Absence of Macrosomia May Be Predicted by Two Sonograms

Prediction of fetal growth not increased by large number of serial scans

MONDAY, Jan. 10 (HealthDay News) -- The absence of fetal overgrowth in women with gestational diabetes mellitus (GDM) was found to be reliably predicted by two serial sonographic abdominal circumference measurements, according to research published in the January issue of Diabetes Care.
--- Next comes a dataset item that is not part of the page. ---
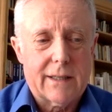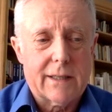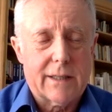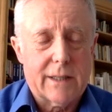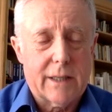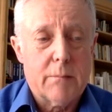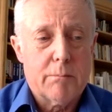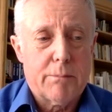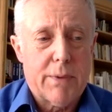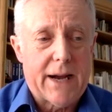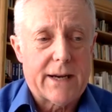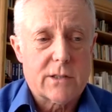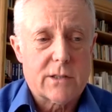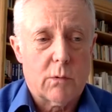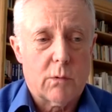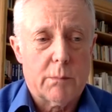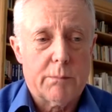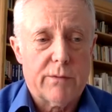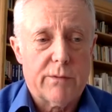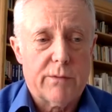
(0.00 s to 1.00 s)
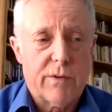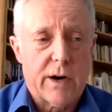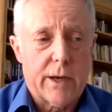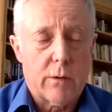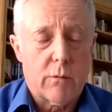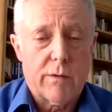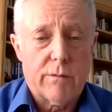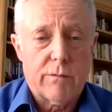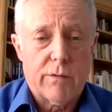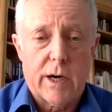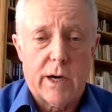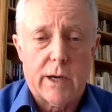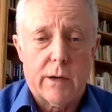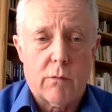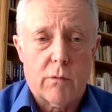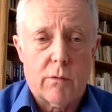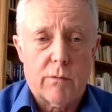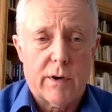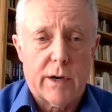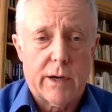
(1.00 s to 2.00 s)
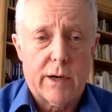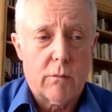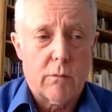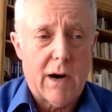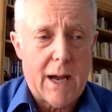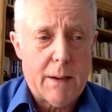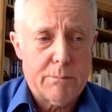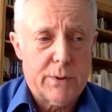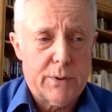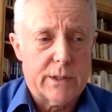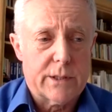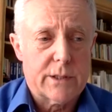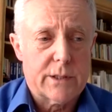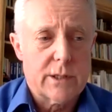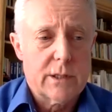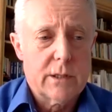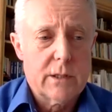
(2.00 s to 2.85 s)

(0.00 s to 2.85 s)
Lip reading: the impact will be very, very, very rapid,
Ute M. Schaefer-Graf, M.D., Ph.D., of St. Joseph Hospital in Berlin, and colleagues performed sonograms on 1,914 women with GDM to determine how many serial sonograms were necessary to reliably predict lack of fetal macrosomia. The women were asked to return for repeat sonograms at 3- to 4-week intervals, when fetal abdominal circumference was measured. The researched also evaluated maternal risk factors associated with macrosomia to determine whether their absence increased the scan's accuracy in predicting a non-large-for-gestational-age (LGA) neonate.

The researchers found that of the 518 women with fetal abdominal circumference > 90th percentile, the first sonogram diagnosed macrosomia in 73.9 percent of the cases. The second ultrasound diagnosed 13.1 percent of the cases (50 percent of the remainder). When the first two sonographic measurements of abdominal circumference were less than the 90th percentile, 88.0 percent of the infants were born non-LGA. In women without risk factors for macrosomia, the accuracy of prediction of non-LGA neonate was as high as 95.2 percent. Predictive ability did not improve with additional scans beyond two normal.

"We can reasonably infer from our data that additional fetal ultrasound examinations after the first two fetal ultrasound examinations suggesting normal fetal growth are unlikely to improve the ability to exclude the risk of fetal overgrowth," the authors write.